Databiographie : raconter l’humain à l’ère du big data

Couverture du livre « Databiographie » de Charly Delwart (Flammarion, 2019)

Titre : Databiographie
Auteur : Charly Delwart
Éditions : Flammarion
Date de parution : 28 août 2019
Genre : Biographie

Databiographie est un livre de type expérimental dans lequel Charly Delwart tente d’analyser sa vie au moyen de données statistiques présentées sous forme graphique. À l’ère du big data, le résultat est à la fois amusant et intéressant.

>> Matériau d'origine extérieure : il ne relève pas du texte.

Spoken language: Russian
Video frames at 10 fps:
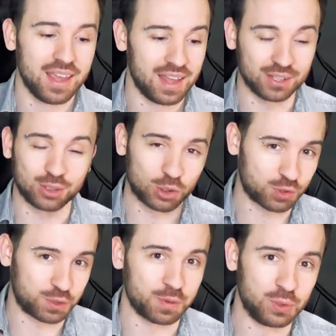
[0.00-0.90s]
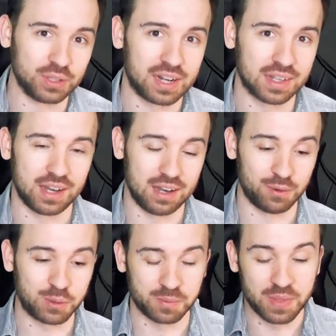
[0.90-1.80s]
И это тоже все будет на канале.
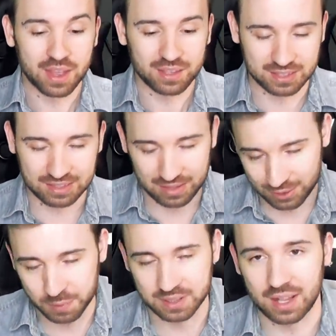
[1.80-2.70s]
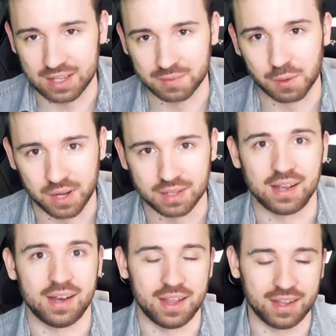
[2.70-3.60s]
В общем, с, собственно, о самом
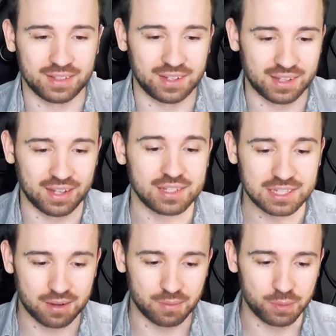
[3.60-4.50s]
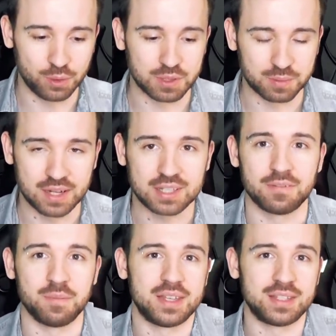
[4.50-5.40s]
канале. Это канал, где мы будем с
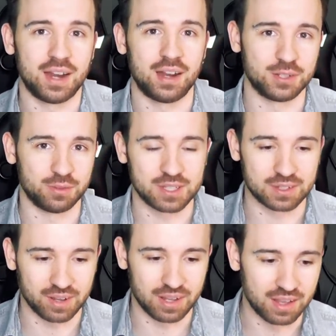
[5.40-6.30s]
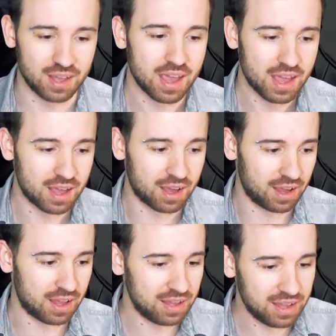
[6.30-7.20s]
Максом вместе реализовывать свои
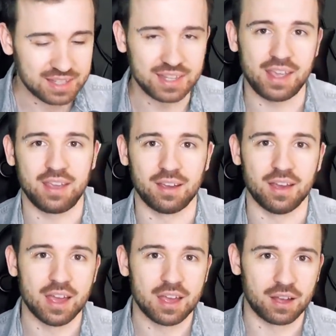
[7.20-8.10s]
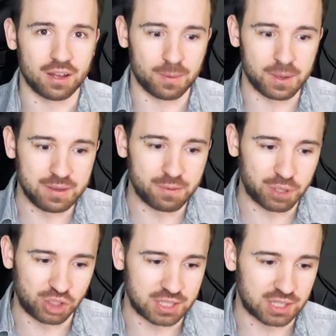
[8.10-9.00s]
э, идеи, Э, и
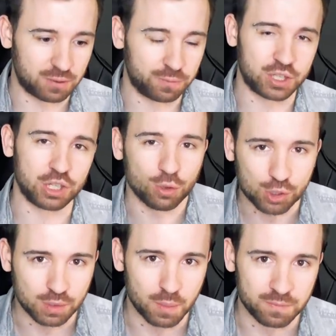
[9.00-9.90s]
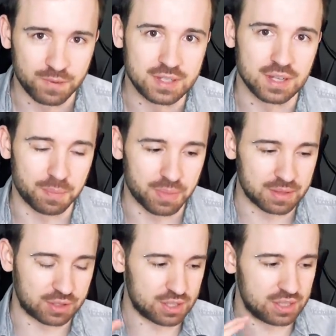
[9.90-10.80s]
воплощать их в киношном виде.
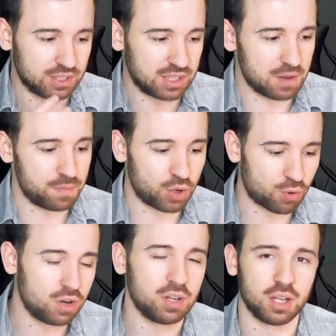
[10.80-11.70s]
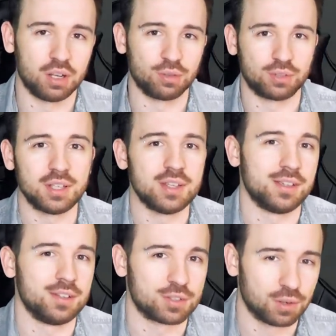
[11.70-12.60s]
То есть делать такие прикольные, крутые
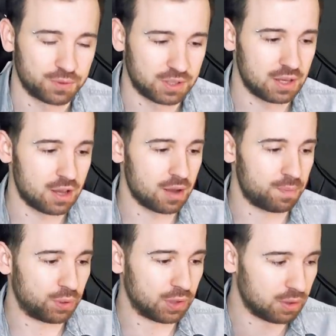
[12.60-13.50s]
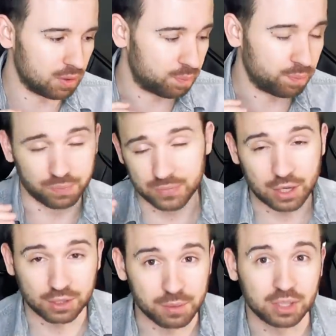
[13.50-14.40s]
зарисовки, пол...
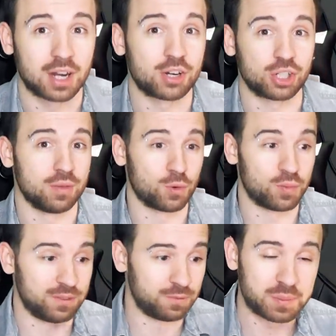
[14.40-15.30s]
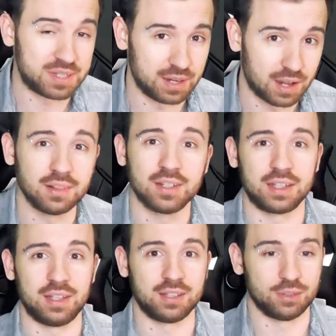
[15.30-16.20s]
короткометражки, может быть, веб-сериалы
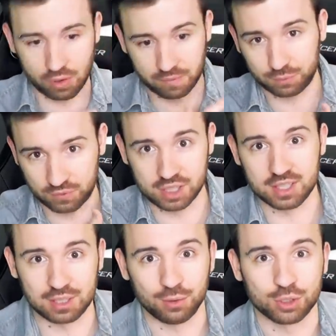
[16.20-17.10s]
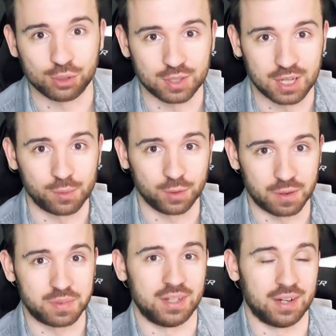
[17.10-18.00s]
какие-то, ну, а в частности, «Лучшие друзья» будут
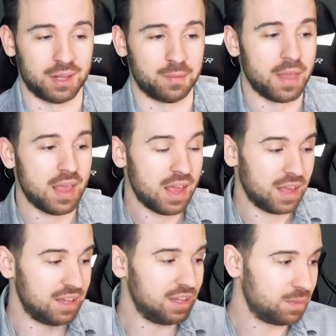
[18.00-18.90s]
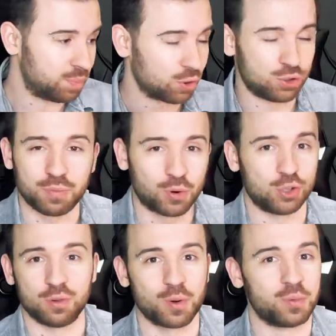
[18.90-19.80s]
веб-сериалом, и прочее,
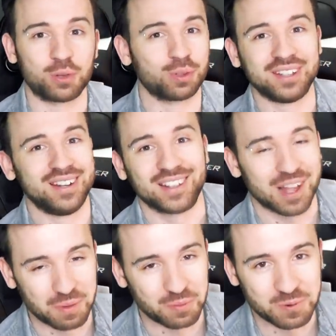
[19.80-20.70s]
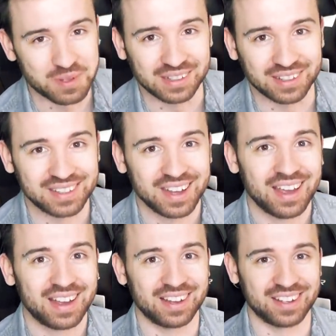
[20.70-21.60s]
прочее. Может быть, крутые рекламы будем делать,
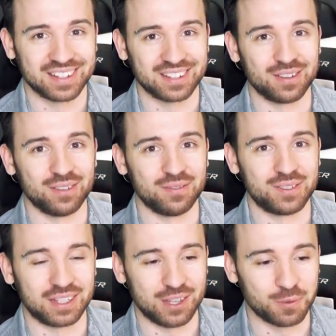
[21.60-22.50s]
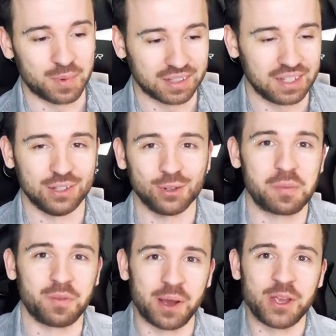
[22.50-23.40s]
э, э всякие юморные, ну,
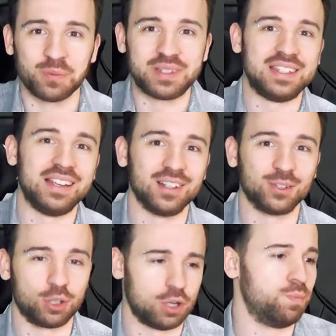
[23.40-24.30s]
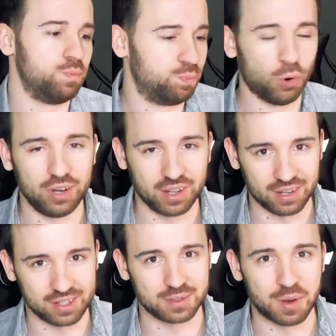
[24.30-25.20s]
как бы в моем стиле, только
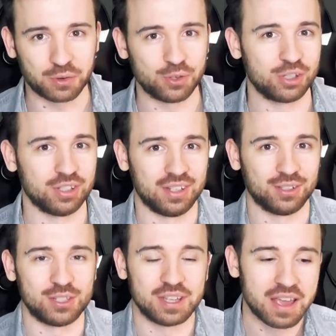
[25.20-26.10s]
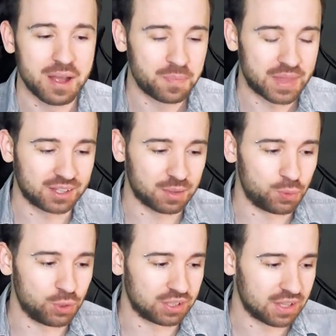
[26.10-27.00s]
более замороченные. То есть это
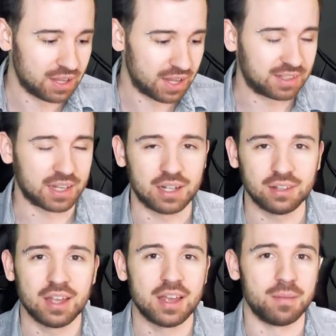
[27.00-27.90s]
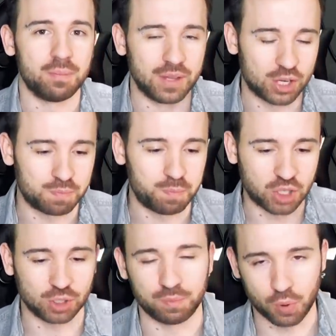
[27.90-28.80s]
будет, этот канал наш
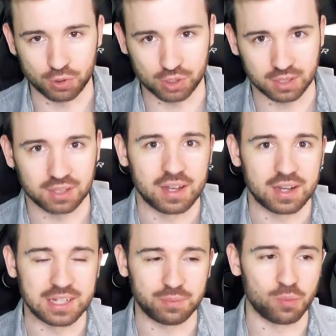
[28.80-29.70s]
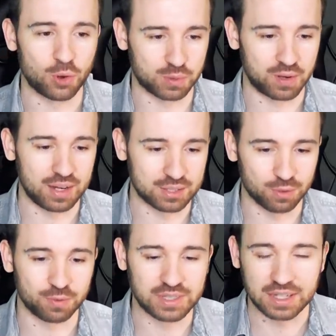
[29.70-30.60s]
passion project, где мы можем
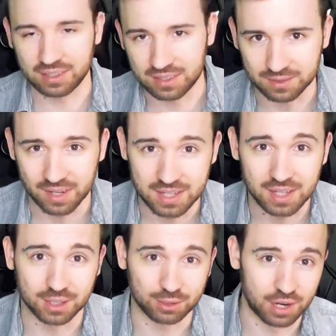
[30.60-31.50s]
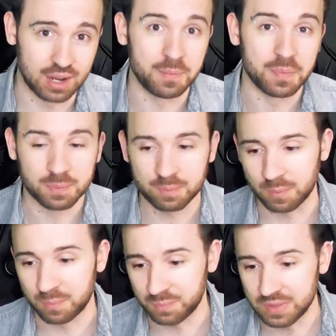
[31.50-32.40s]
реализовывать какие-то свои идеи, которые
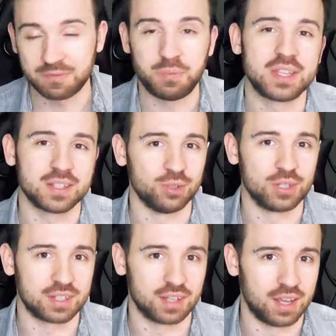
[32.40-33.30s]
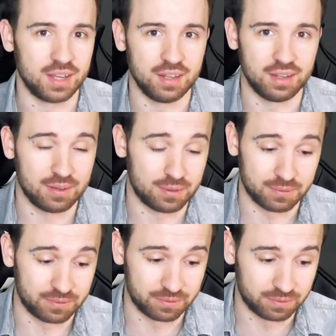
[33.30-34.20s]
не вписываются и
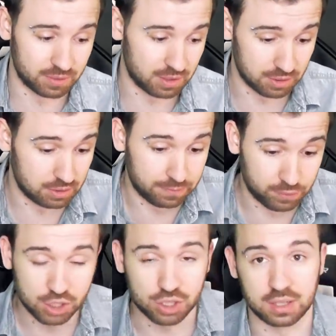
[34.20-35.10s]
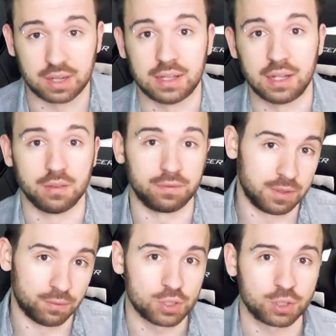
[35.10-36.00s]
в, на, в наши каналы, в
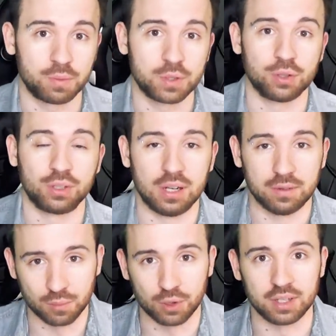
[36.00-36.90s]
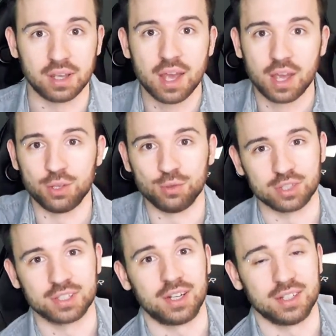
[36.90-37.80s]
его 100-500 или в мой
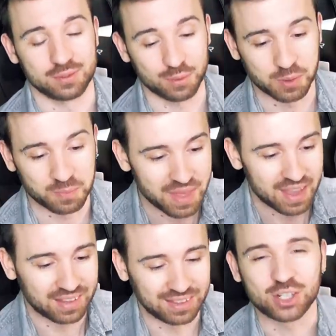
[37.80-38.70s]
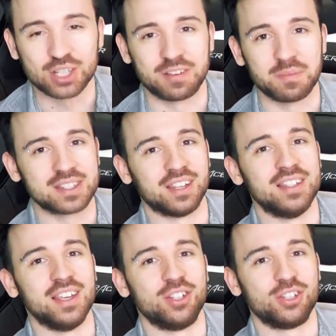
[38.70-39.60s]
Юджин Сагас. В общем, наше совместное
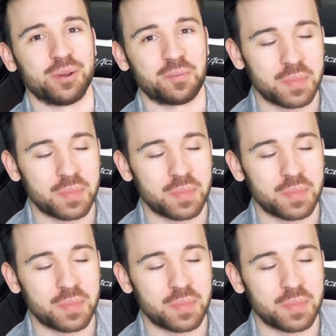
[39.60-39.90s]
детище.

Peut-on quantifier sa vie ?

Depuis quelques années, les données numériques produites par les individus ont explosé. Services en ligne, identité numérique, réseaux sociaux, messagerie instantanée… Chacun de nous laisse chaque jour de nombreuses traces de ses interactions sur internet. L’ensemble de toutes ces données individuelles forment, entre autres, le big data ou « métadonnées ».

Corollaire de cette évolution, la visualisation des données est de plus en plus prisée. En effet, la réalisation de graphiques est un bon moyen de « faire parler » les chiffres en dévoilant des tendances, des équilibres… pas toujours visibles dans la liste de données brutes.

Curieux de ces développements, l’écrivain et scénariste belge Charly Delwart a voulu tenter une expérience pour mieux comprendre l’impact du big data sur la vie des individus. Peut-on résumez sa vie au moyen de graphiques ? Peut-on, grâce aux données disponibles, se situer en tant qu’individu dans la masse humaine ?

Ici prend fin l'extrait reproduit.